As is clear from the above description, the switching frequency divider of the present invention consists of a first circuit block (NAND gates 1, 2,
It is composed of 3. ) and a second circuit block (NAND gates 4, 5,
6. ), and a synthesizing means (comprised of a NAND gate 7) for synthesizing the output pulses of the first circuit block and the output pulses of the second circuit block to obtain twice the number of output pulses. a doubler circuit configured by;
An N scale frequency divider (N is an odd number) 400 to which the output pulse of the doubler circuit is supplied as an input signal for frequency division, and a frequency division ratio switching terminal B to which a frequency division ratio switching signal is supplied. , when the frequency division ratio switching signal is at a first level, the respective output pulses of the first circuit block and the second circuit block are supplied to the combining circuit, and the frequency division ratio switching signal is at a second level. switching means (implemented by connecting the input terminal of the NAND gate 4 constituting the second circuit block to the B terminal) for supplying only the output pulse of the first circuit block to the synthesizing means when the level is ), and because the frequency division ratio can be set in half-clock units of the input clock pulse, it is possible to divide the same frequency based on an input signal of a lower frequency than before. It is possible to extract the circumferential output signal and has a great effect.

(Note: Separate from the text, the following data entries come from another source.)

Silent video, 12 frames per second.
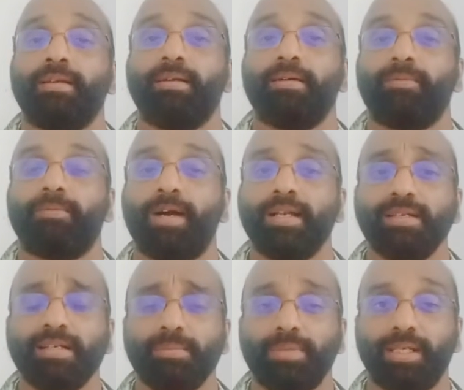
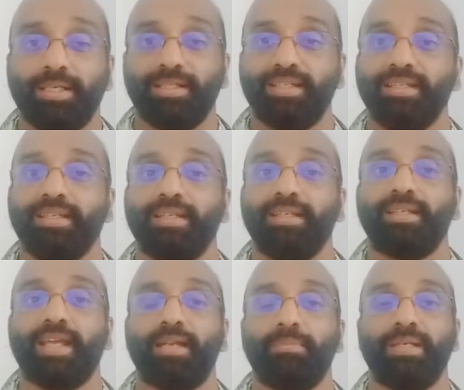Vulnerability
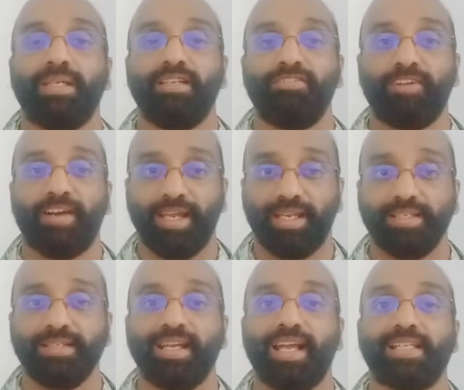can be
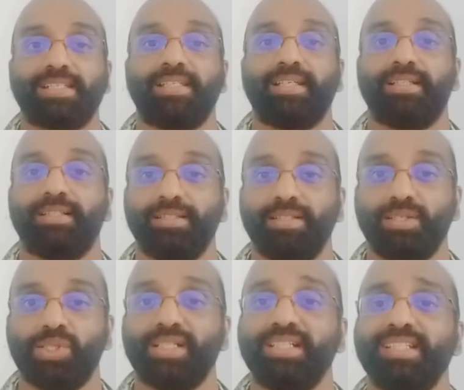defined as the
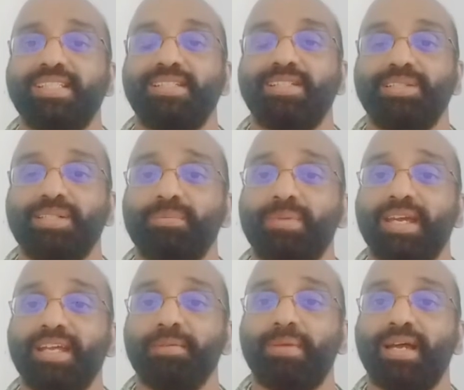conditions
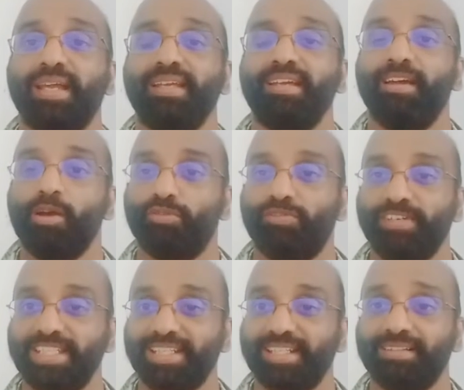determined by
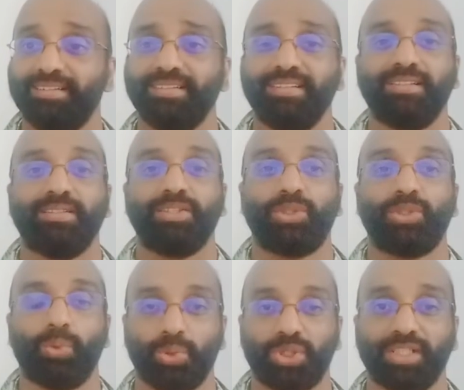physical,
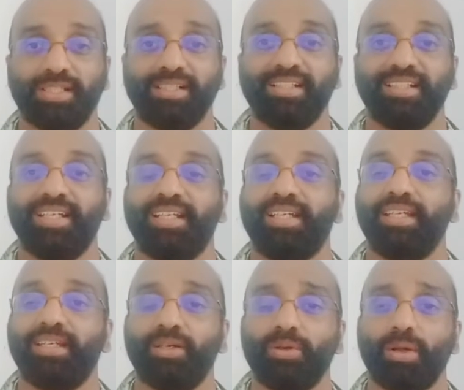social,
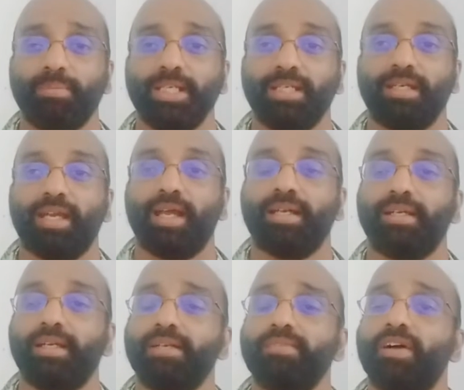economic, and
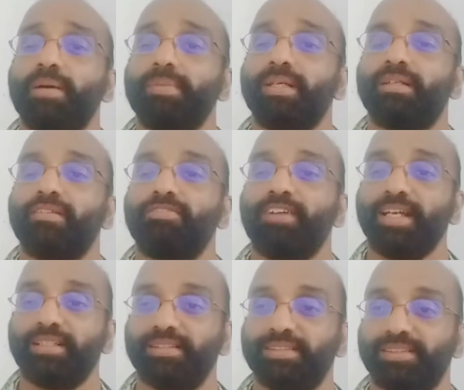environmental
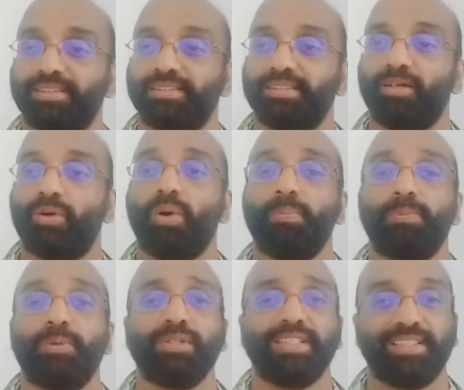factors or
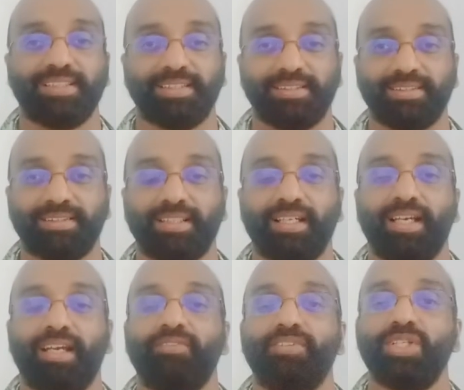processes
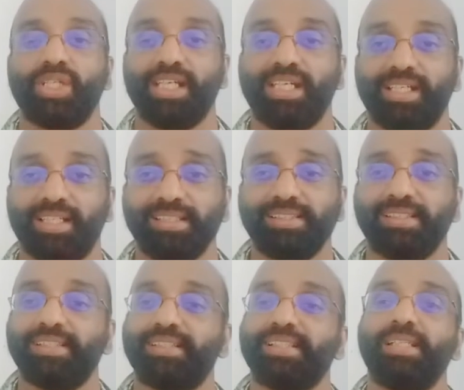which increase the
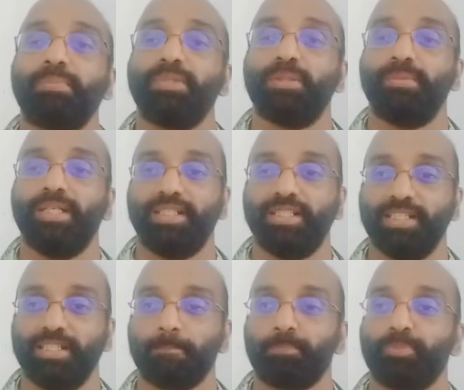susceptibility
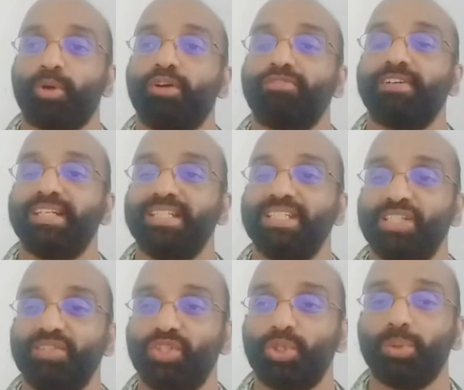of an
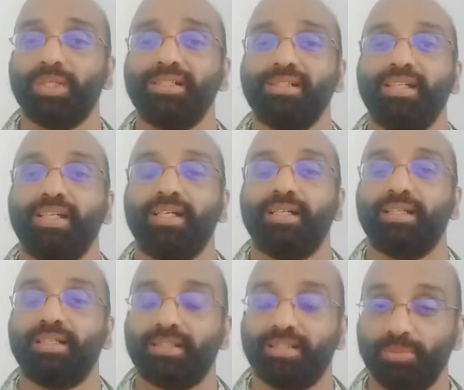individual, a
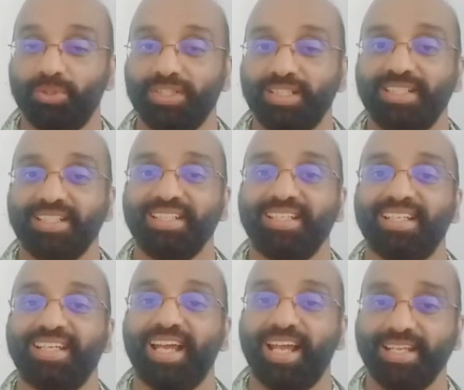community,
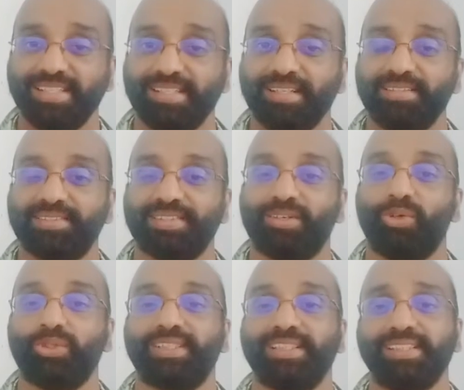assets, or
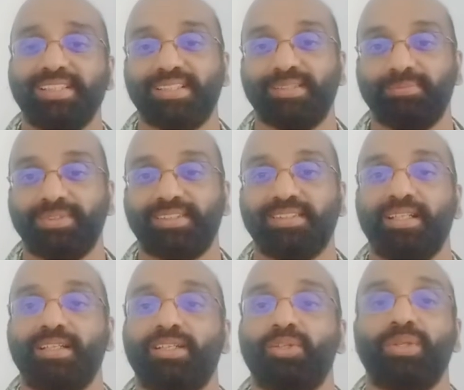systems
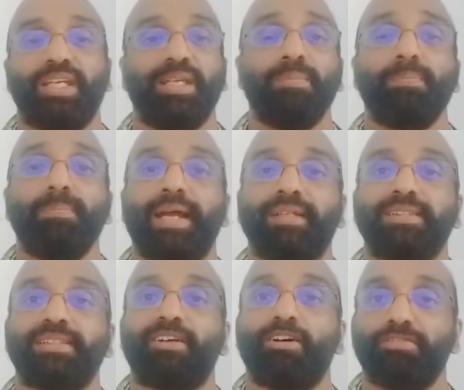to the
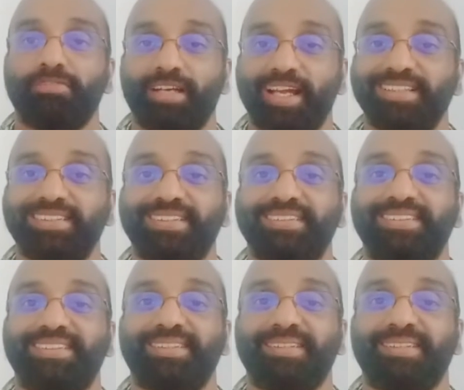impacts of
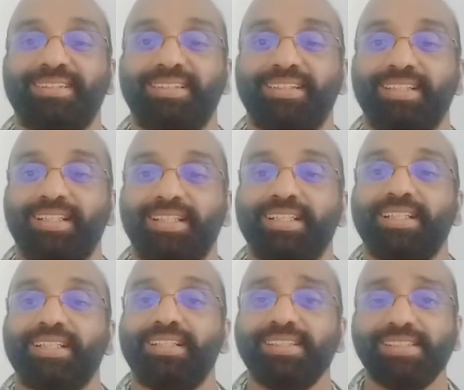hazards.
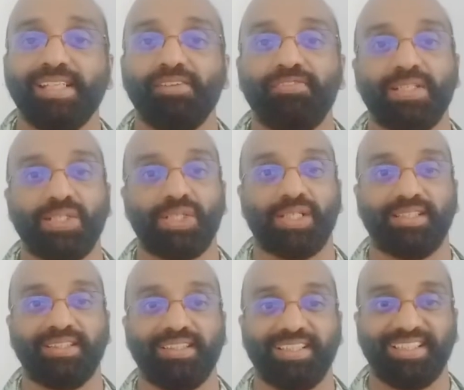This
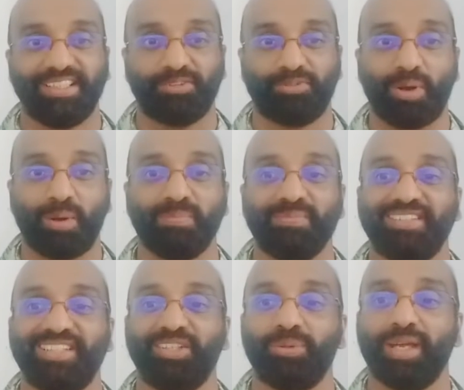definition is from the
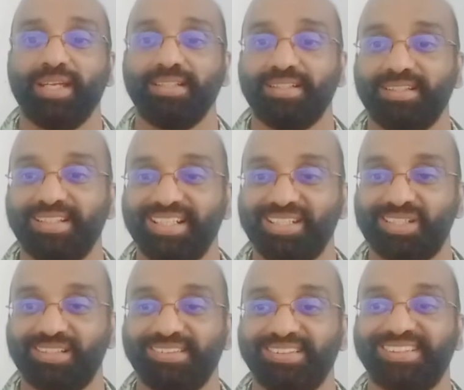United
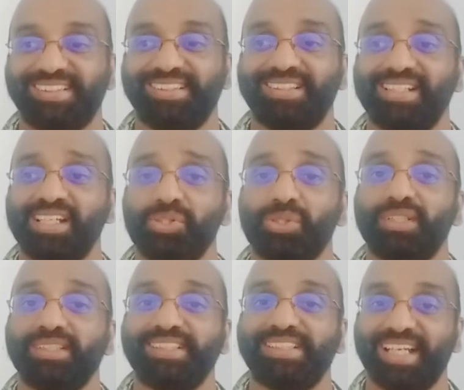Nations International
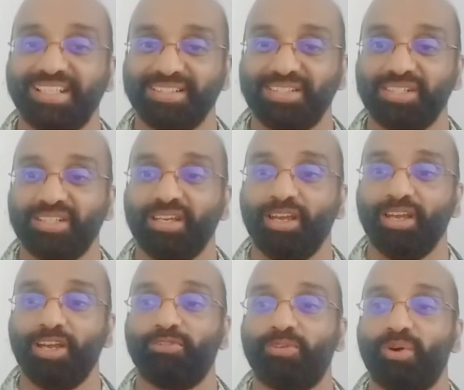Strategy
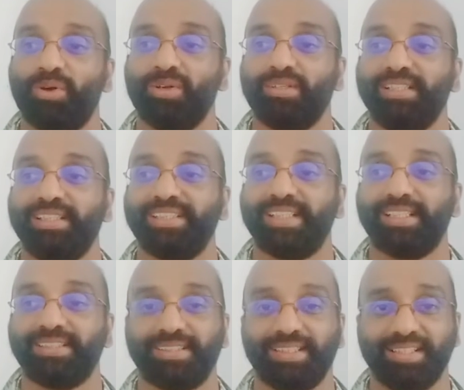for
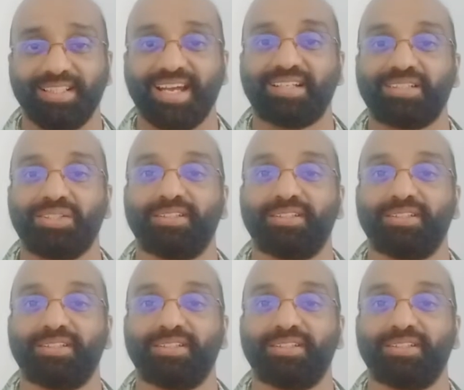Disaster Reduction.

[Brief explanation of drawings]

FIG. 1 is a circuit configuration diagram of a switching frequency divider according to an embodiment of the present invention, and FIG. 2 is a signal waveform diagram of each part of FIG. 1. A, B...Input terminal, C...Divided output terminal, 1
~7,10...NAND gate, 8,9...D flip-flop circuit, 300...2 multiplier circuit, 4
00...3 scale frequency divider.

Claims (1)

[Claims] 1 a first circuit block that generates an output pulse at the leading edge of the input pulse; a second circuit block that generates the output pulse at the trailing edge of the input pulse; a doubling circuit constituted by a synthesizing means for synthesizing the output pulses of two circuit blocks to obtain twice the number of output pulses; and the output pulse of the doubling circuit is supplied as an input signal for frequency division. an N-scale frequency divider (where N is an odd number), a frequency division ratio switching terminal to which the frequency division ratio switching signal is supplied, and a frequency division ratio switching terminal to which the frequency division ratio switching signal is supplied.
When the frequency division ratio switching signal is at the second level, the output pulses of the first circuit block and the second circuit block are supplied to the synthesis circuit, and when the division ratio switching signal is at the second level, the output pulses of the first circuit block and the second circuit block are supplied to the synthesis circuit. A switching frequency divider comprising switching means for supplying only the output pulses of the blocks to the combining circuit.